Defence Minister challenged on dangers of anti-malaria drug Larium
Sinn Fein spokesperson on Defence Aengus O Snodaigh TD has expressed severe disappointment with the attitude of the Minster for Defence Paul Keogh and the military authorities on the administering of the controversial anti-malaria drug Larium (Mefloquine) to Irish soldiers deployed overseas on missions in Sub-Saharan Africa given the major questions about its side-effects which have been raised continuously since 2008.
Speaking on the matter again following a Dáil exchange with the Minster on Tuesday of this week Teachta Ó Snodaigh said:
"It is disappointing that the minister yet again repeated the mantra of previous Defence Ministers who have said to me since 2008 that they are happy with the advice of the army's medical officers that Lariam 'is the most suitable drug for members’ of the Defence Forces'.
“It is akin to the attitude taken in the past both in Ireland and abroad in relation to other drugs such as Thalidomide, Aulin and Roaccutane which caused serious side effects despite reassurances that they were safe. The Minister’s blind trust in the drugs company’s denial that Lariam poses a risk, when the evidence is mounting that the drug has serious side effects, is very worrying.
"Other countries have banned its use for military personnel and it has been withdrawn for sale to the general public in a number of countries, yet Minister Kehoe and the military authorities fail to acknowledge this.

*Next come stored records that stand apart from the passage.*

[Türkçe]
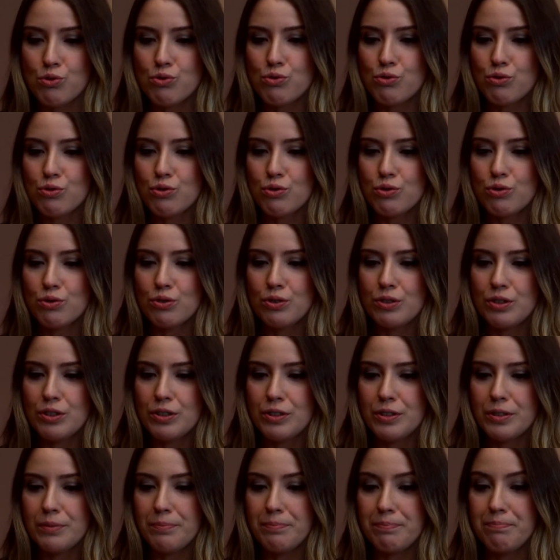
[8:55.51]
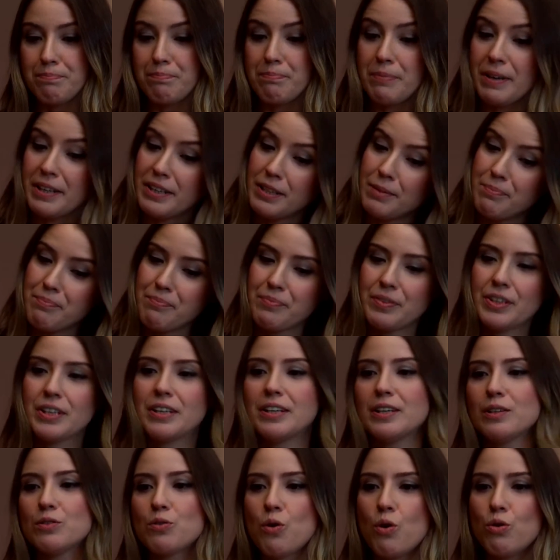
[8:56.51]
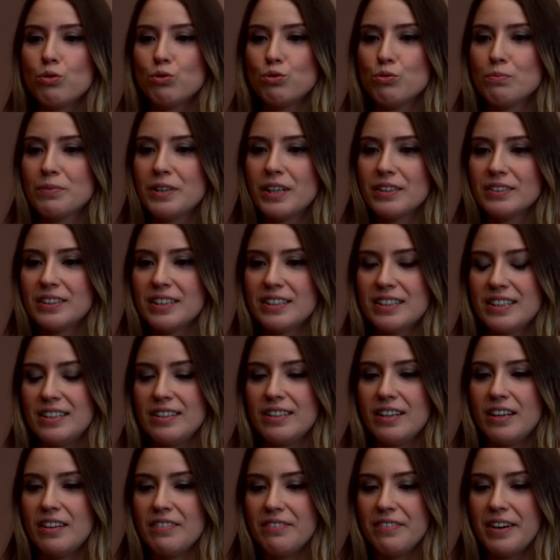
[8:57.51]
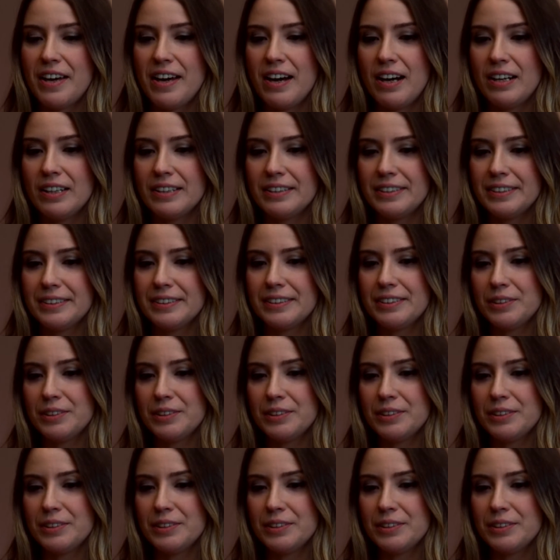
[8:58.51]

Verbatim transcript: Çünkü e, benim e, gördüğüm kadarıyla veya e,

“There are presently 38 court cases pending against the state by Irish Defence Personnel who have been proscribed Lariam and the same is happening with military authorities in other countries. This alone should alert the Minister of the need to end or at least suspend the use of Lariam as the only anti-malaria drug for non-commissioned soldiers in the Irish army. There are alternative drugs, albeit dearer, which the Irish army have stocks of and therefore are aware of their effectiveness.

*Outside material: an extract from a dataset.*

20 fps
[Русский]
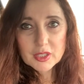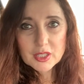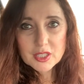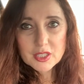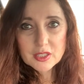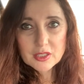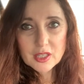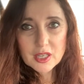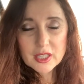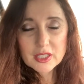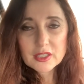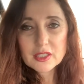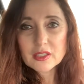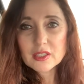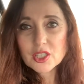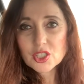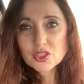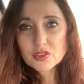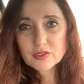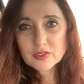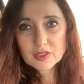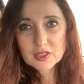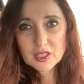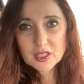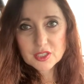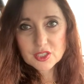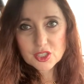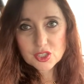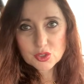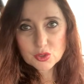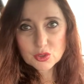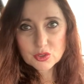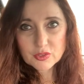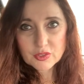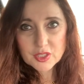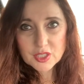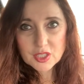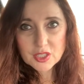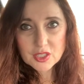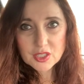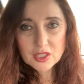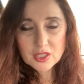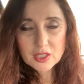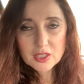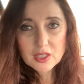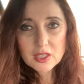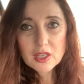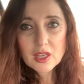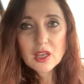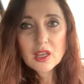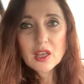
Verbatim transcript: росла и донашивала одежду своей сестры,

“Those who I have spoken to who have been affected with Lariam have recounted being depressed, suicidal, anxious, dizzy, paranoid, disorientated or having a whole range of other neurological and psychiatric ailments.
“As I said to the Minister, if he believes that Lariam is safe then he should take it for six months in the way ordinary Irish soldiers are forced to when deployed abroad. It is unacceptable that he ignores the evidence and continues to put soldiers’ lives at risk," concluded Deputy Ó Snodaigh.